The hard-living Boyington was notorious for being a heavy drinker. Alcoholism caused him many problems in his professional and private lives and contributed to multiple divorces – he got married four times. The booze, marital difficulties, heavy indebtedness, and a reputation for being a troublemaker precluded a career in the Marine Corps after WWII. So Boyington retired on August 1st, 1947, with the rank of Colonel. He then worked a variety of civilian gigs, including refereeing and participating in professional wrestling matches.

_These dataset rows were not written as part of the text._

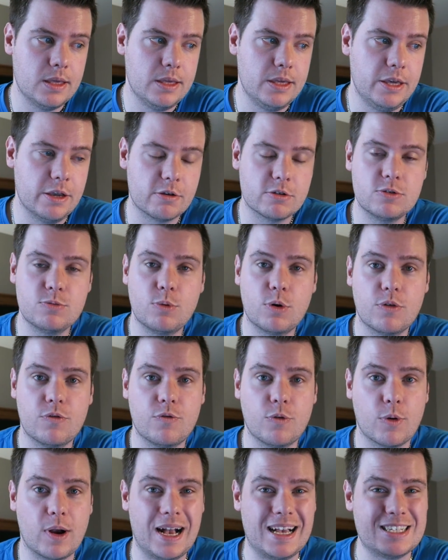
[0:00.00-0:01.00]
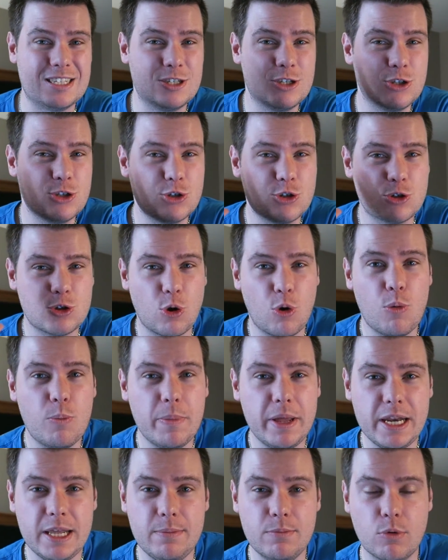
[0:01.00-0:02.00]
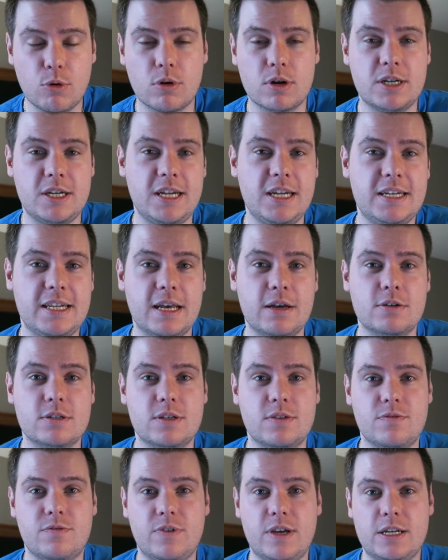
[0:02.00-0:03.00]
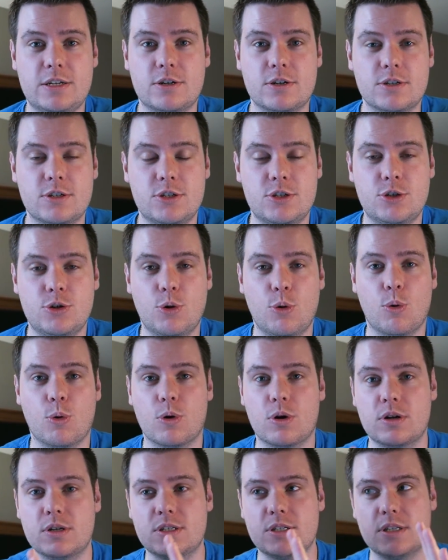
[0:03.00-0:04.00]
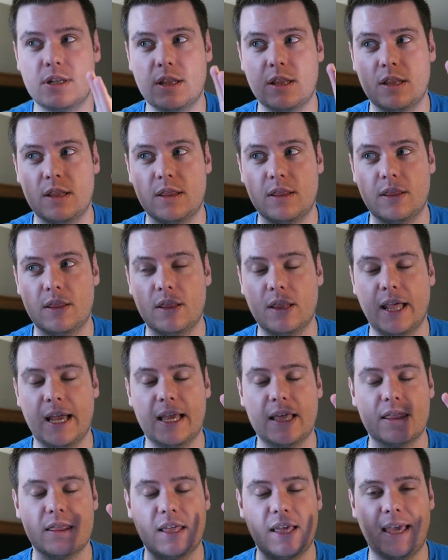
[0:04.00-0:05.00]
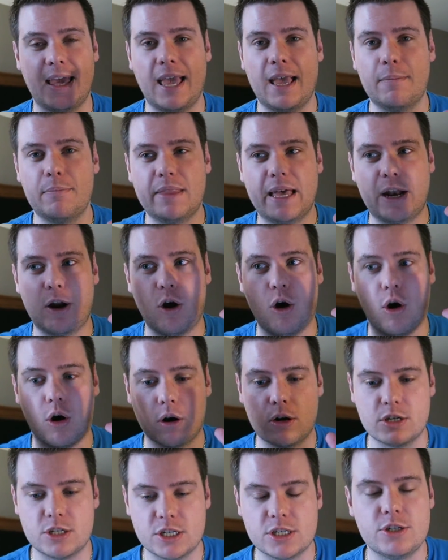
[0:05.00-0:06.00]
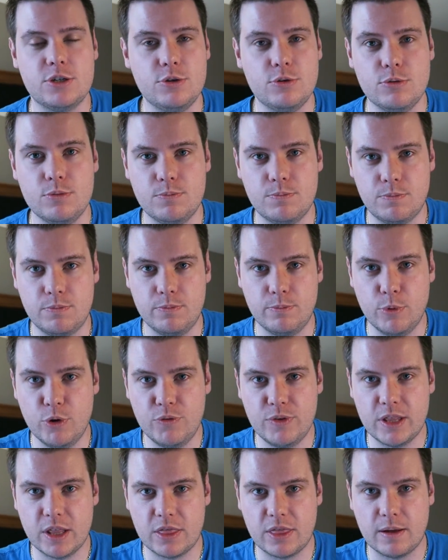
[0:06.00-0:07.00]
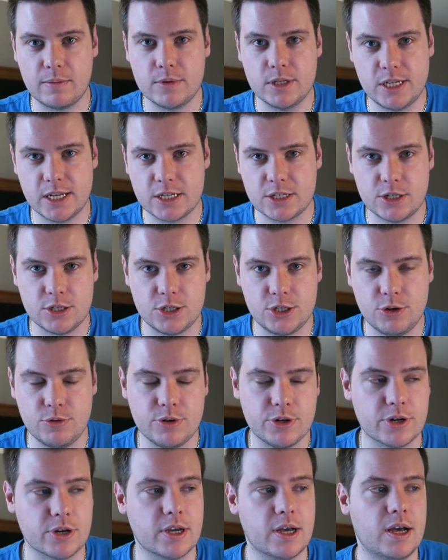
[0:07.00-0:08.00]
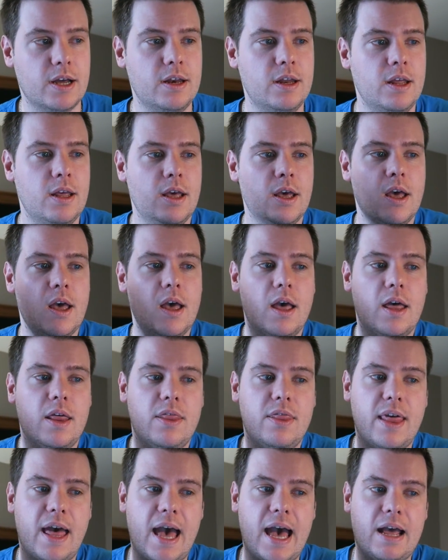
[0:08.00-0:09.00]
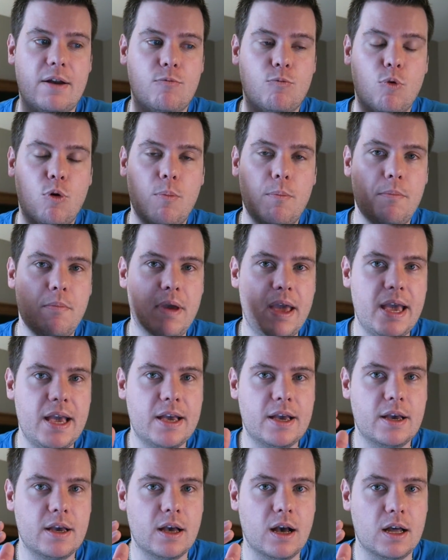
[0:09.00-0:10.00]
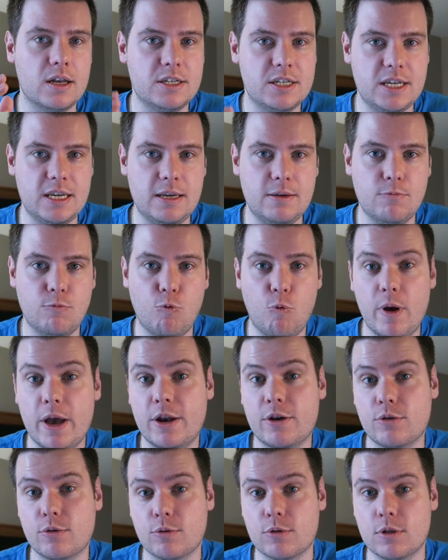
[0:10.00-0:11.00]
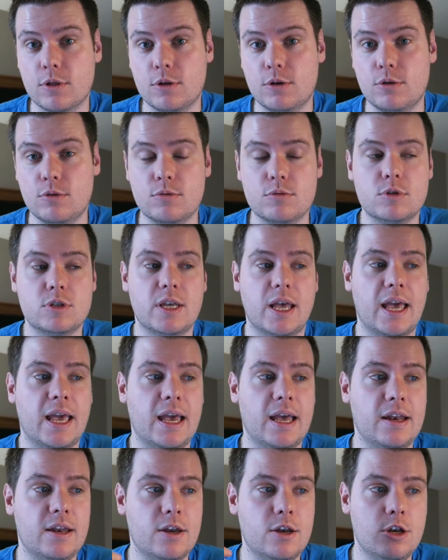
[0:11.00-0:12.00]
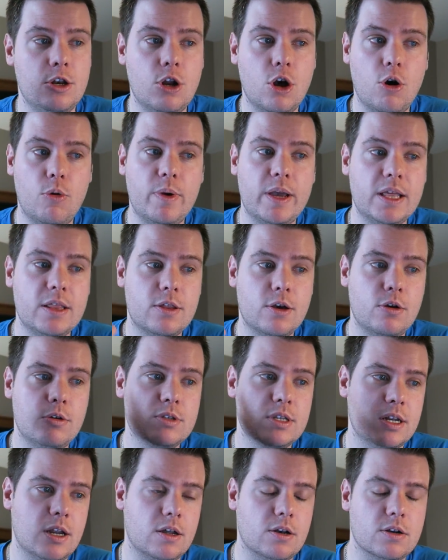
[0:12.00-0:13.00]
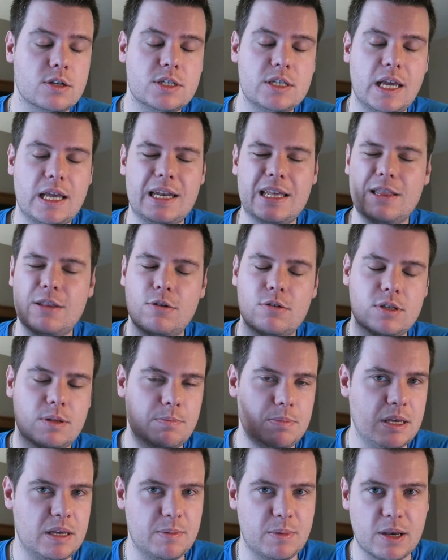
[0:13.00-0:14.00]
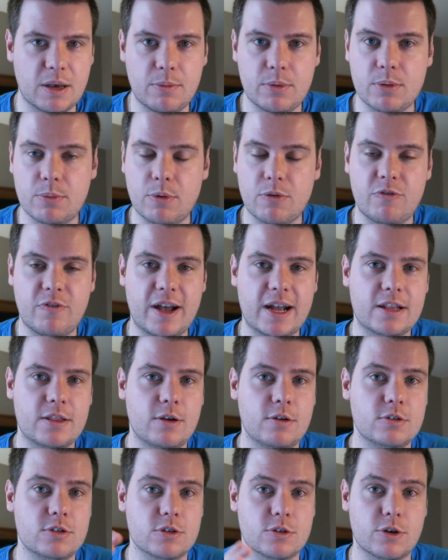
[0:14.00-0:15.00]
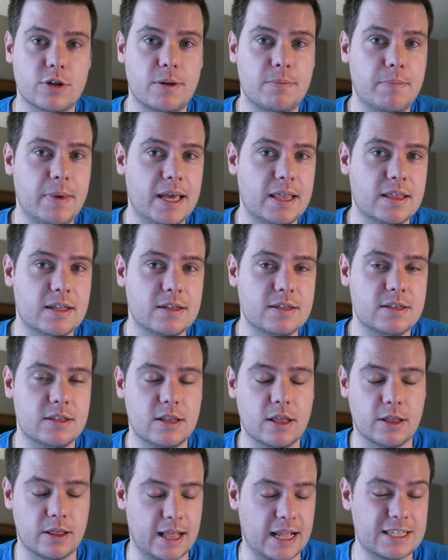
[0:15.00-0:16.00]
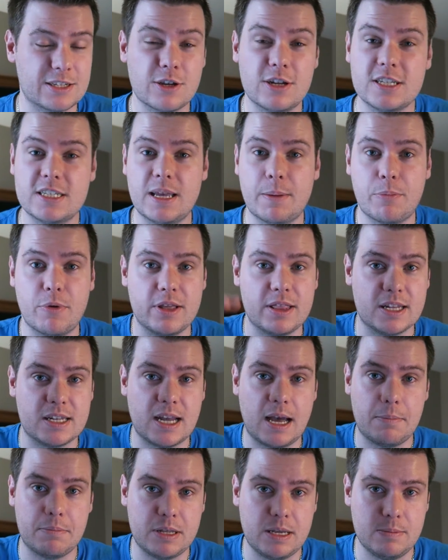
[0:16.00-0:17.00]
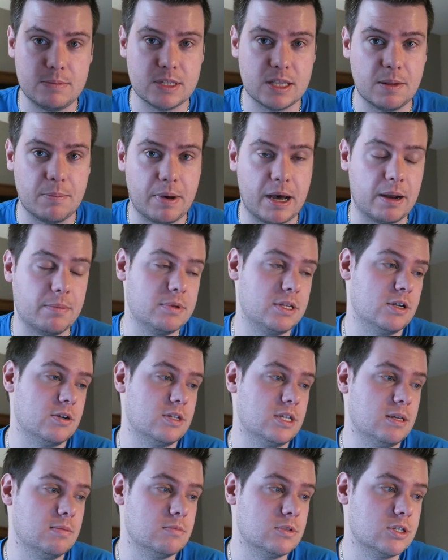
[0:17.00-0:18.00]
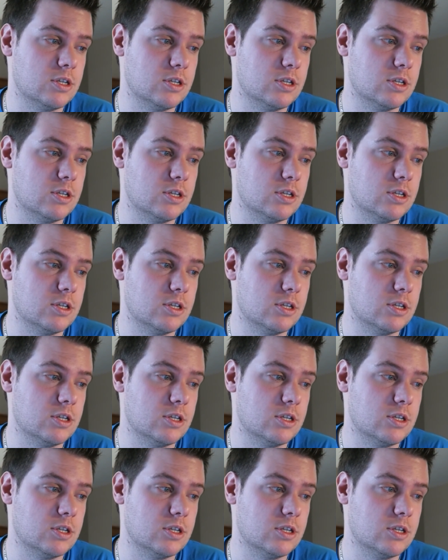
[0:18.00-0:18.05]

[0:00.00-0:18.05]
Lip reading: Gears of War 4 has so many more details and features towards like the game that aren't just you moving the thumbsticks and shooting your gun, that will make a team win or lose, and knowing those and understanding those and being able to perfect those are going to make that's going to separate the top teams and the bottom tier teams.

He also wrote an autobiography, Baa Baa Black Sheep, which was published in 1958, plus a novel about the Flying Tigers.
Baa Baa Black Sheep was made into an NBC series, albeit a significantly fictionalized one, that aired for two seasons from 1976 to 1978, and in which Boyington was portrayed by actor Robert Conrad. In 1981, Boyington participated in a Black Sheep Squadron reunion hosted by the National Air and Space Museum in Washington, D.C. The event, attended by 18 surviving VMF-214 veterans, included the unveiling of a restored F4U-1 Corsair that their commander autographed with a marker pen on a landing well. It hangs today from the ceiling of the museum’s Dulles Airport Annex, and Boyington’s signature is visible from the ground.
The flying, the Japanese, the copious booze consumption, and years of heavy smoking did not keep Boyington from reaching his biblical threescore and ten years. However, the tobacco habit caught up with him eventually, and he died of lung cancer in 1988, at age 77. He was buried in Arlington National Cemetery with full military honors due a Medal of Honor recipient. His grave is close to that of boxer Joe Louis. As a friend remarked at the funeral when he noticed the proximity to the pugilistic legend’s headstone: “Ol’ Pappy wouldn’t have to go far to find a good fight.”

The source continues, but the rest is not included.